Guo Yupei does not fit the mould of the traditional Ivy League student from China: Her journalist parents are neither rich nor members of the governing elite. Growing up, she thought the cost would make it impossible for her to attend one of the famed universities in the United States. But by the time she applied to Yale, it was among the US schools investing in more economic diversity among their growing ranks of international students.
Guo, 19, is now a second-year student at Yale, happily settled among the school's gothic buildings. Most would never guess university grants cover much of the Beijing native's tuition, at least not judging by the questions she gets around New Haven.
I did get asked if I were some sort of distant royal family member, which I'm not," she said.
Top US universities that worked to overcome reputations for serving only children of the US elite are now pushing to do the same with their international students. With more undergraduates coming from overseas than ever, Yale, Harvard and other schools－with help from the US State Department－are trying to attract students of more varied financial backgrounds.
No country is receiving more attention than China, which sends far more students to the US than any other country.

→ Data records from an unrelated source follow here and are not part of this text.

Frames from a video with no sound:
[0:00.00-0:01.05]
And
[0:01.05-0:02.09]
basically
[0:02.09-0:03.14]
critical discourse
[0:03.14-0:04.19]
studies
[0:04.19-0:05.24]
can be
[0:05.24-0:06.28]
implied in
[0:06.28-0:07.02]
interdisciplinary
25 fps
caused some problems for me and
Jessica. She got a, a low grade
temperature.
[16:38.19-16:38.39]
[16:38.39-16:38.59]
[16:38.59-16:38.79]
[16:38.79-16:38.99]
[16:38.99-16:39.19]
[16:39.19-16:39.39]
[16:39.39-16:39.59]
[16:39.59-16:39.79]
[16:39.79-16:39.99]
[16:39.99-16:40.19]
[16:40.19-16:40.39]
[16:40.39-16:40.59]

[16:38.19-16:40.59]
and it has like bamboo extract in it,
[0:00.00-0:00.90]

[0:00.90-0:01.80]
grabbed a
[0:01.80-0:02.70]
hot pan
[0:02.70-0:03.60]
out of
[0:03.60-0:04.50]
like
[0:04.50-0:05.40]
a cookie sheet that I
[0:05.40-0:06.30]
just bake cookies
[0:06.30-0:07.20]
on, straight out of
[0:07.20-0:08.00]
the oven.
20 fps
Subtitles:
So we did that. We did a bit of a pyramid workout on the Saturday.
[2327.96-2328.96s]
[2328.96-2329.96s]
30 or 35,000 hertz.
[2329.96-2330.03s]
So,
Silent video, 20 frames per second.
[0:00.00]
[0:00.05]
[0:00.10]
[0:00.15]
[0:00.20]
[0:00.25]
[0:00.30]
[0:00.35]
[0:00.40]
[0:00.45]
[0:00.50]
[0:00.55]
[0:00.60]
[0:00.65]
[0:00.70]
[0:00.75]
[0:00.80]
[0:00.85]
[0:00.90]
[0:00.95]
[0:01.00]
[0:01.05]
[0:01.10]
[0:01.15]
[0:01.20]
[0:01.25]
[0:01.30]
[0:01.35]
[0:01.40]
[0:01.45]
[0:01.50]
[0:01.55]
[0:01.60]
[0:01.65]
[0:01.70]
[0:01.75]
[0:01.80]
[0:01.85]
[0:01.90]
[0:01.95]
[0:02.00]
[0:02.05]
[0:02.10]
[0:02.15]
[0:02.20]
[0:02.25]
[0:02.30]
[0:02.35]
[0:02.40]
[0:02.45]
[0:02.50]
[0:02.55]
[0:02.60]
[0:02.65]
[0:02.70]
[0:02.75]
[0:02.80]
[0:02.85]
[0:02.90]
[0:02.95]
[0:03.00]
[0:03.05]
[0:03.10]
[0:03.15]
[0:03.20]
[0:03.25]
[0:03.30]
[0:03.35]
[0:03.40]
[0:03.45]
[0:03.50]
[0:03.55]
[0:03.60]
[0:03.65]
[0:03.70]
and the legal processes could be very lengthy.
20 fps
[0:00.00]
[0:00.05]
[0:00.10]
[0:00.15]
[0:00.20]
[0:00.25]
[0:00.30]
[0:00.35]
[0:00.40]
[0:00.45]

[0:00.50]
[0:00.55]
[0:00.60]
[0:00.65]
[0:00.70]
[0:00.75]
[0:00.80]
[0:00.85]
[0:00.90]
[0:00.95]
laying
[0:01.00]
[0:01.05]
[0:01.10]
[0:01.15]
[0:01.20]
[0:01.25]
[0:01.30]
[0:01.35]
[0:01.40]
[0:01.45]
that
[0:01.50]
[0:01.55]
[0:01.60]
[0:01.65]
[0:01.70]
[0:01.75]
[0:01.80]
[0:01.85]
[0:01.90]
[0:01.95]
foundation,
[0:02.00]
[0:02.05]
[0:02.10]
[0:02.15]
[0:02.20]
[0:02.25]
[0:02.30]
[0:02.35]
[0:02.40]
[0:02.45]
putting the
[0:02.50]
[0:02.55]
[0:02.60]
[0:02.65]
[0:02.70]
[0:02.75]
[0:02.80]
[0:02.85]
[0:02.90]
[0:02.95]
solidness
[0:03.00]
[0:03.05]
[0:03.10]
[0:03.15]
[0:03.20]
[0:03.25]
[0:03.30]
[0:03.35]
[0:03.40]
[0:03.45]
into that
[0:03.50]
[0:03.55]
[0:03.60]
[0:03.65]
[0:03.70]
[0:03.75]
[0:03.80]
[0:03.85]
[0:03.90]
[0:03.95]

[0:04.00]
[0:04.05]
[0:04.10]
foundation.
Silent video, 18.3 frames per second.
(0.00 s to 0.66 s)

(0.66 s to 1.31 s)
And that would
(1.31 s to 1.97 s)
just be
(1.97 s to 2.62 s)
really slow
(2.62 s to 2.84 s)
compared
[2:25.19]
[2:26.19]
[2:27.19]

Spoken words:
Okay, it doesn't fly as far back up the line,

Nearly 275,000 students came from China last year, 31 per cent of all international students, according to the Institute of International Education.
As China has grown more prosperous, many US colleges have stepped up recruiting, seeking revenue-generating students who can pay their full way. A small number of schools pledge, like Yale, to meet the full financial need of admitted international students, and for them it is a matter of making that known around China.
A student-run organisation at Harvard holds college-style seminars annually for dozens of Chinese high school students, offering financial aid to help draw from all the country's provinces. At Yale, which in 1854 graduated the first Chinese person to earn a degree from a US college, international students are deputized as "ambassadors" to talk with students while home on break. Admissions officers from both schools regularly travel to China.
Yale extended its need-blind admissions policy to international students in 2001, and Dean of Admissions Jeremiah Quinlan said the makeup of students from China and other countries has since changed dramatically. International students have gone from representing 3 per cent of the student body, mostly from high-income families, to 11 per cent, with greater diversity.
"The diversity of our international student body has really exploded, frankly to a greater extent than our US socio-economic diversity has over time," Quinlan said. He said most of the dozens of Chinese undergrads receive financial aid at Yale, where tuition, room and board costs nearly $60,000 a year.
Guo attended a selective public high school in Beijing and learned from upperclassmen the names of US schools with need-blind admissions－Yale, Harvard, MIT, Princeton, Dartmouth and Amherst. She visited Yale during high school－on a US visit for model United Nations－and felt energized by the posters advertising campus activities.